The task:
Would you give the entries again word for word, with no pictures in the copy?

*** Opening Data in this exercise ***

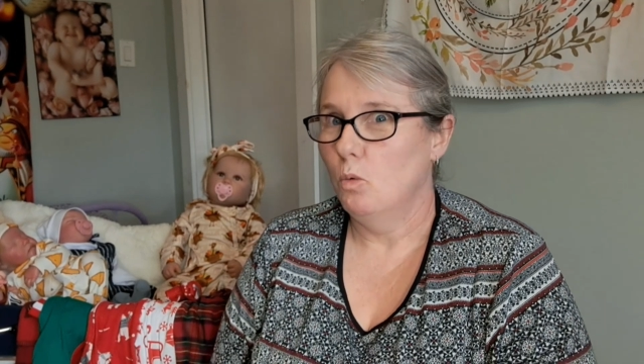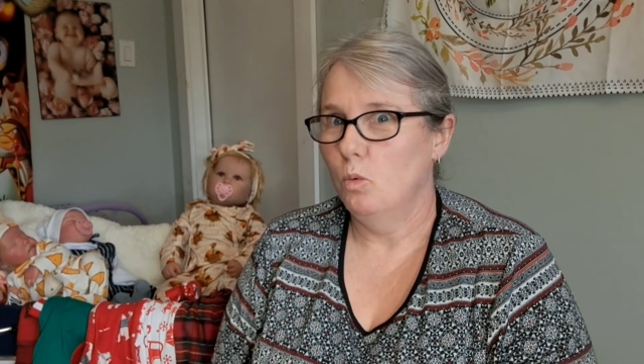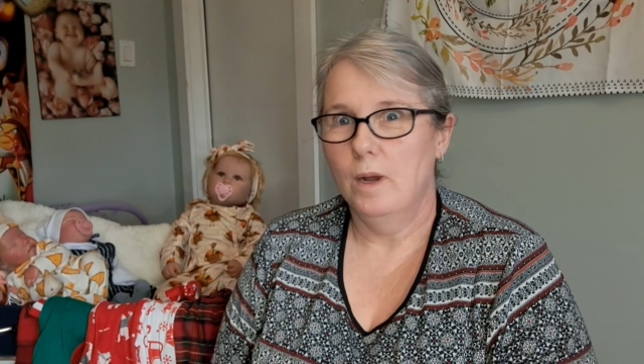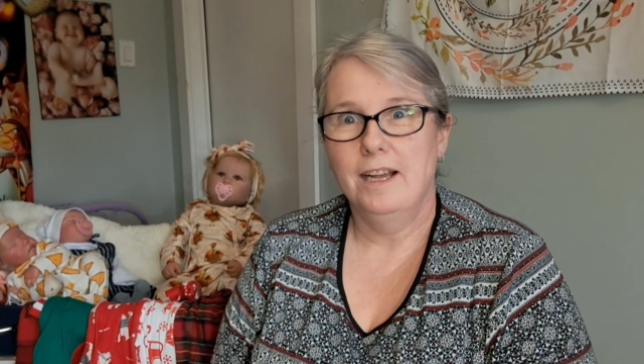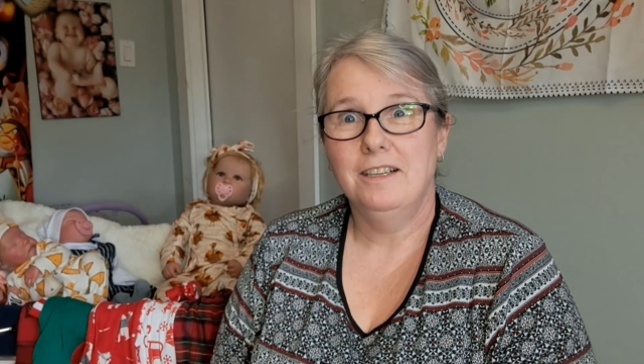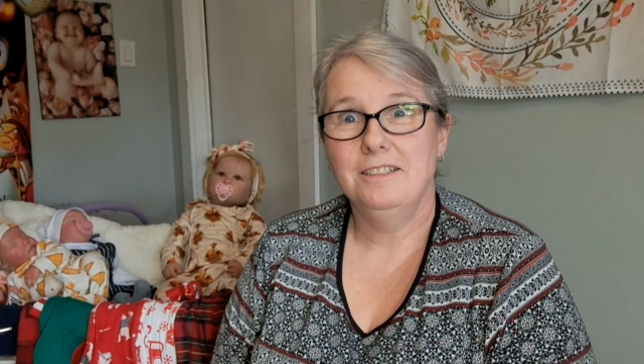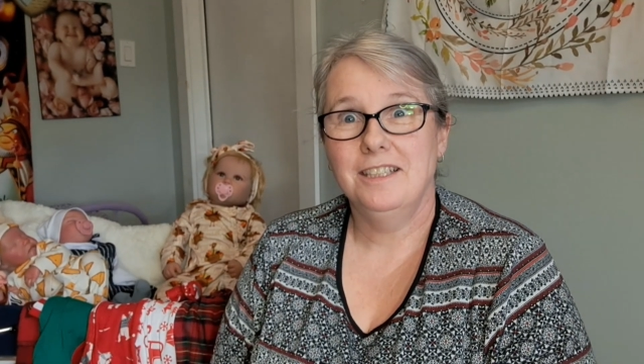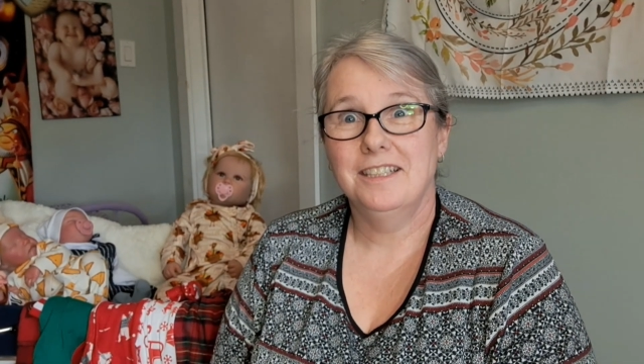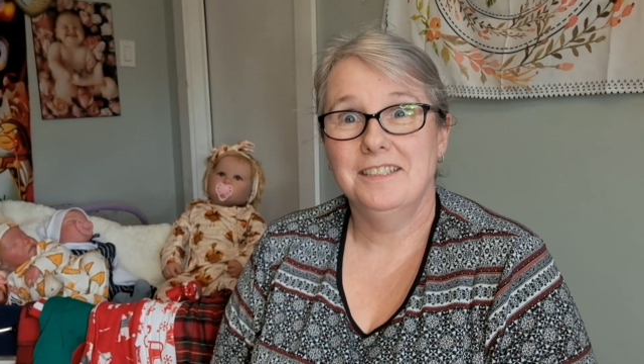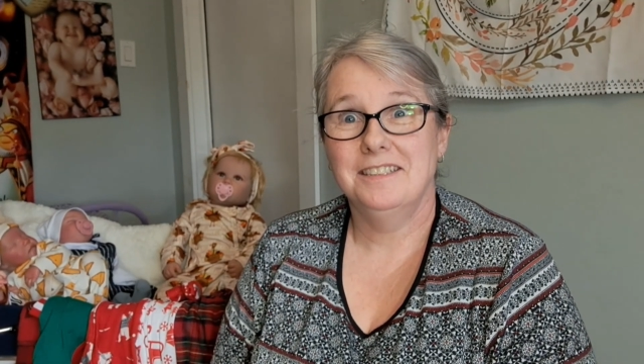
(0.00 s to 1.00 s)

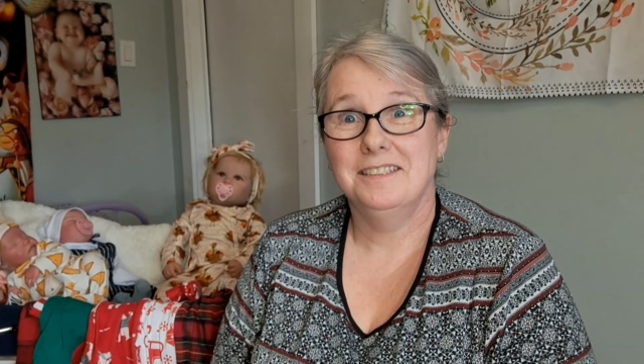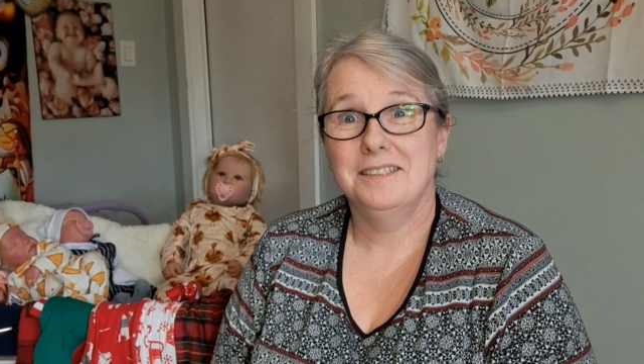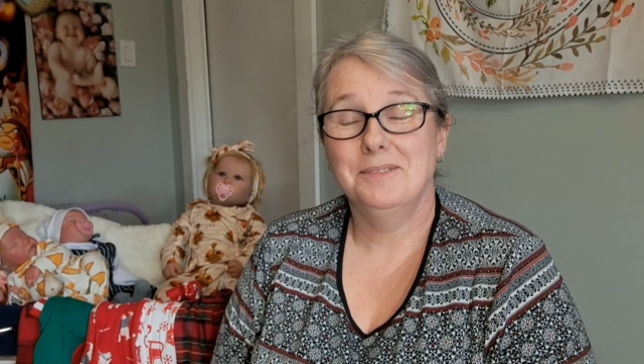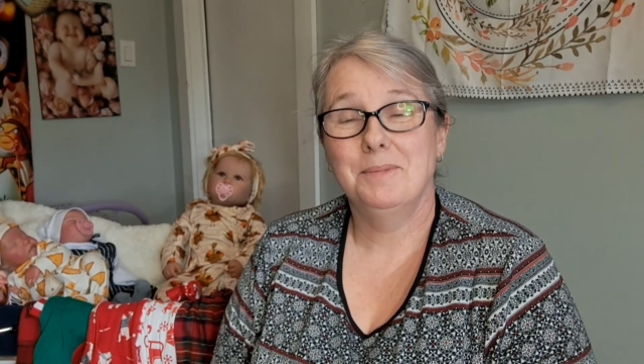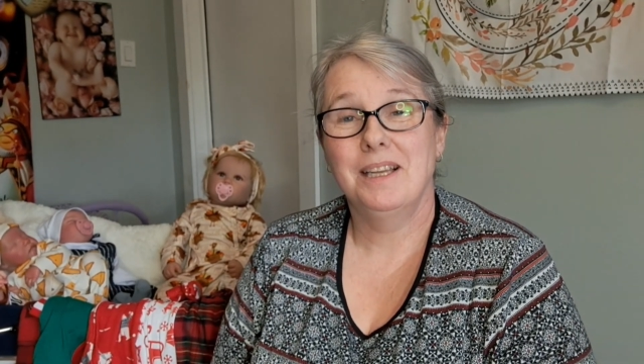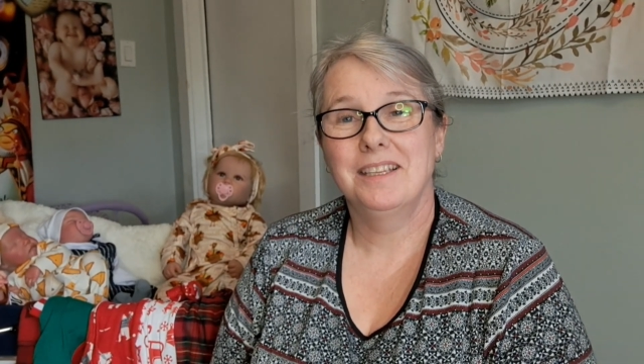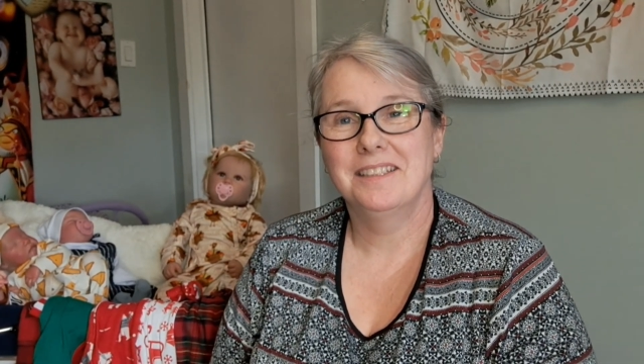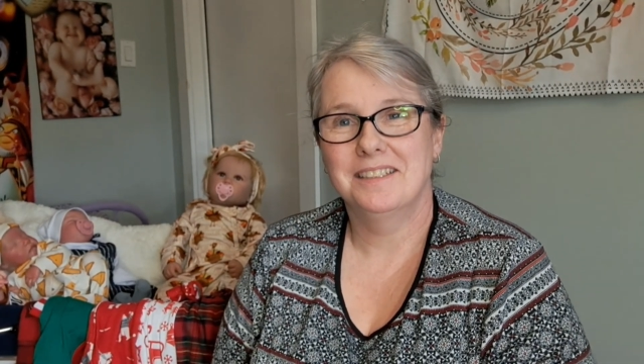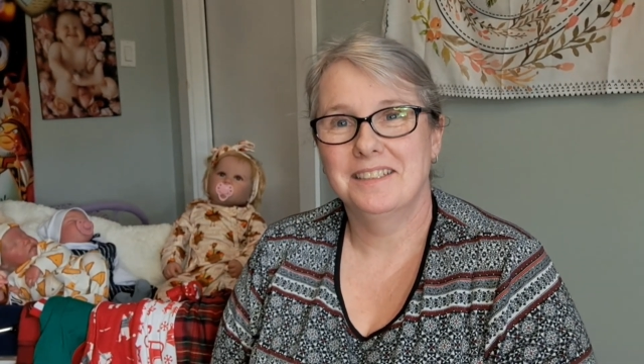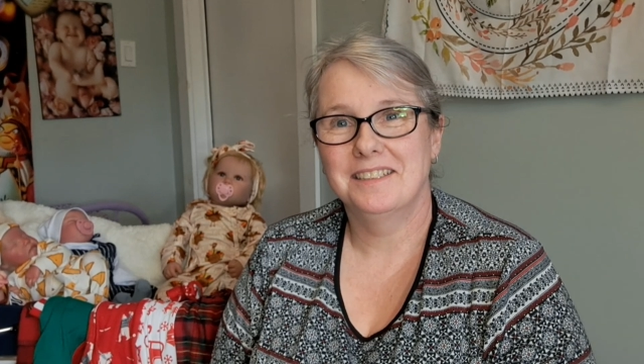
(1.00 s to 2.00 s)
Welcome
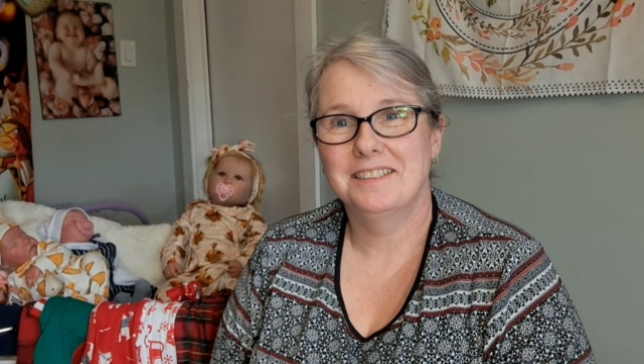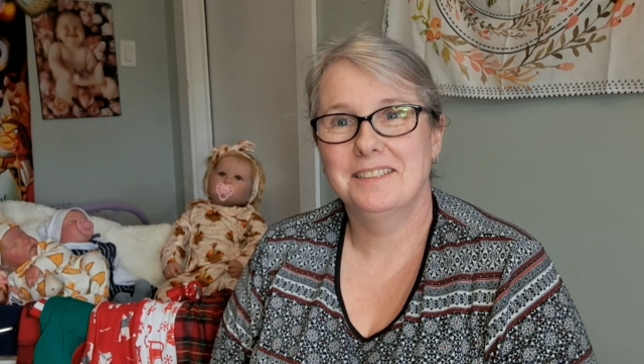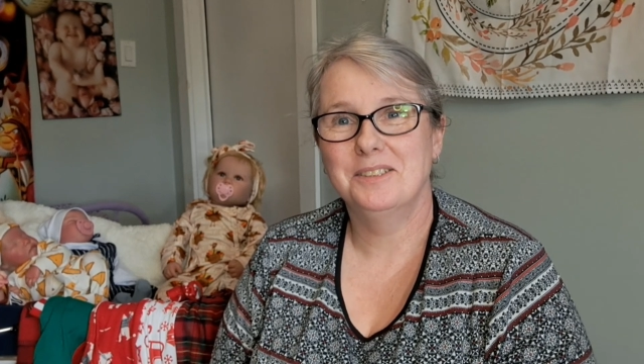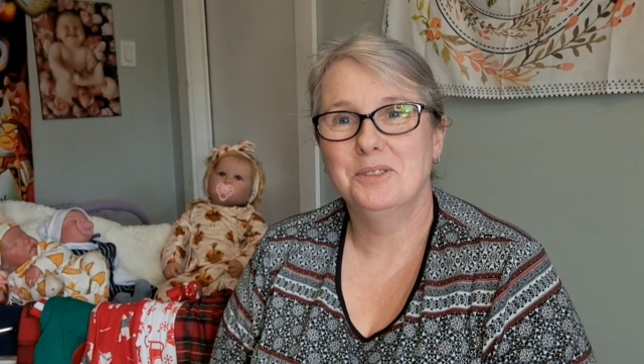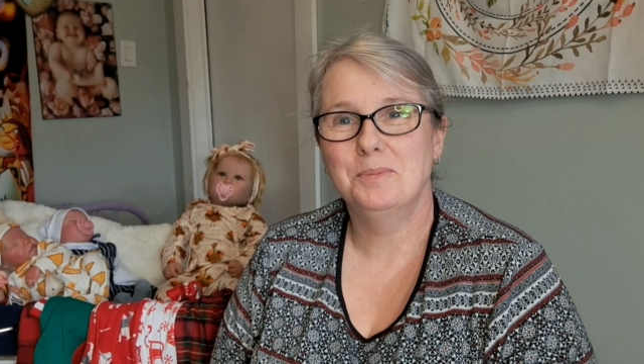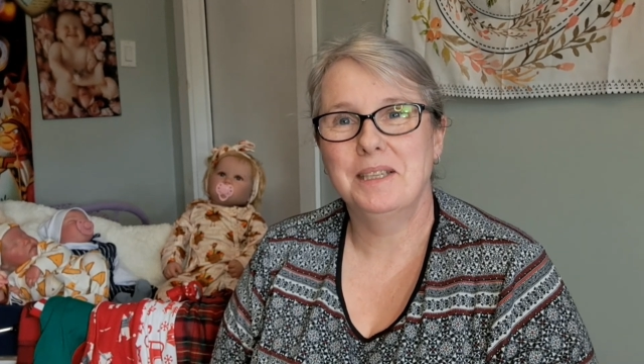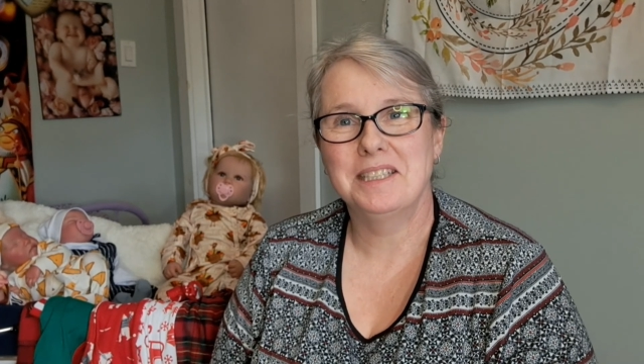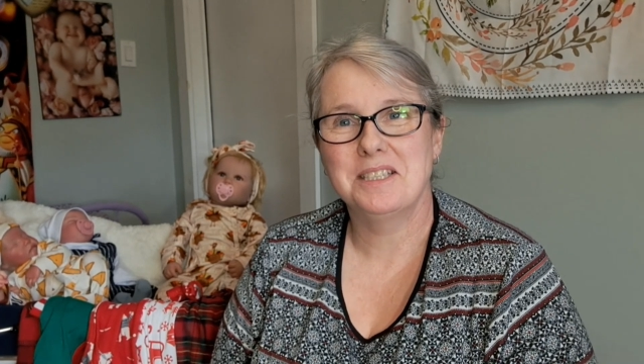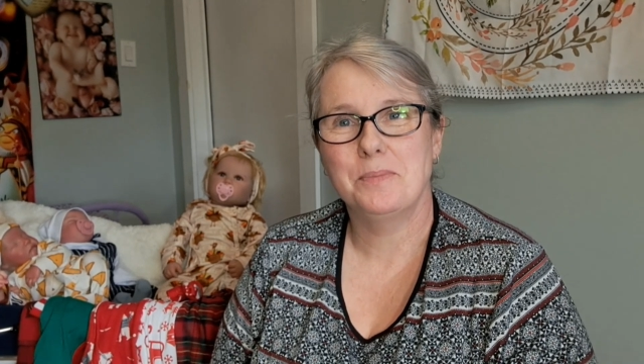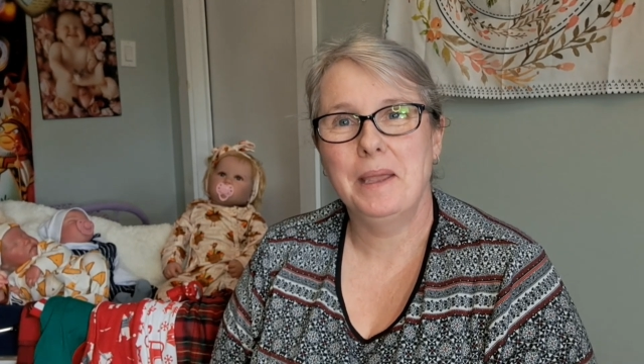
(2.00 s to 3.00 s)
uh, to
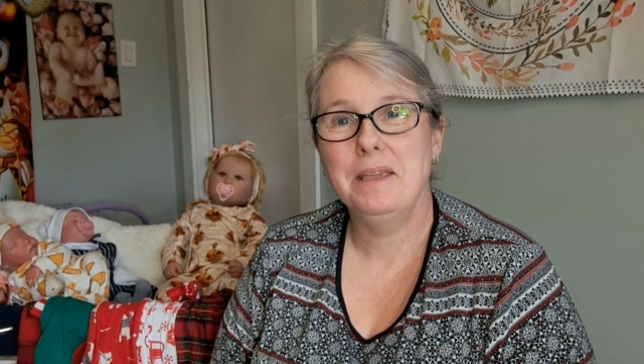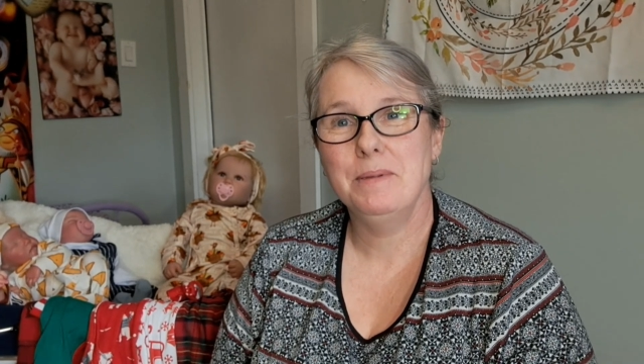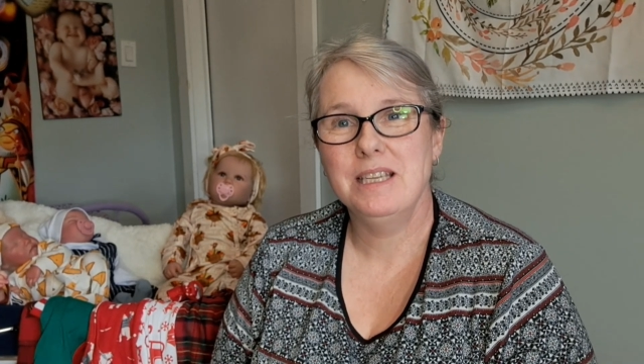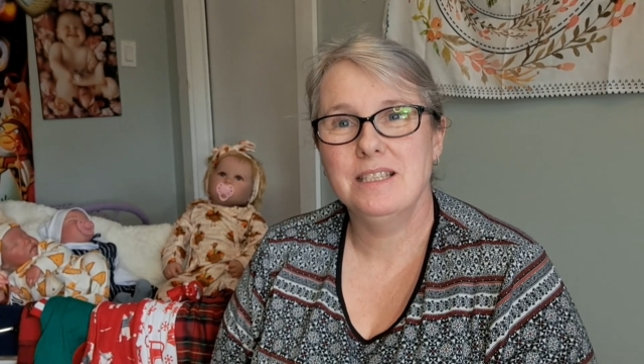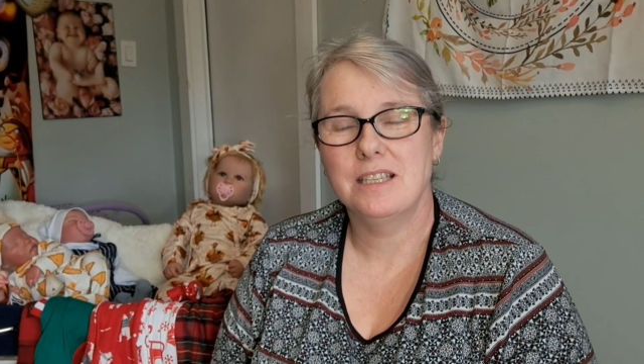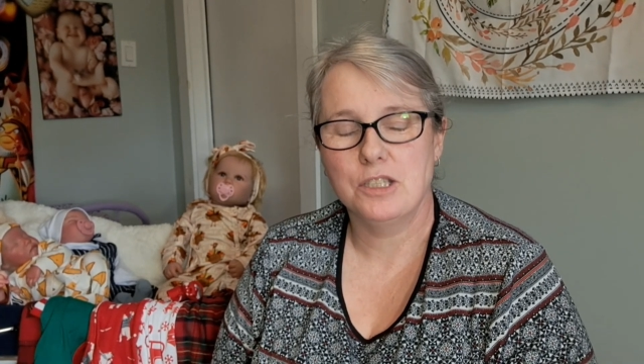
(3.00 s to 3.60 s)
Belinda's Babies.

*** Closing Data in this exercise ***

Result of the task:
(0.00 s to 1.00 s)

(1.00 s to 2.00 s)
Welcome
(2.00 s to 3.00 s)
uh, to
(3.00 s to 3.60 s)
Belinda's Babies.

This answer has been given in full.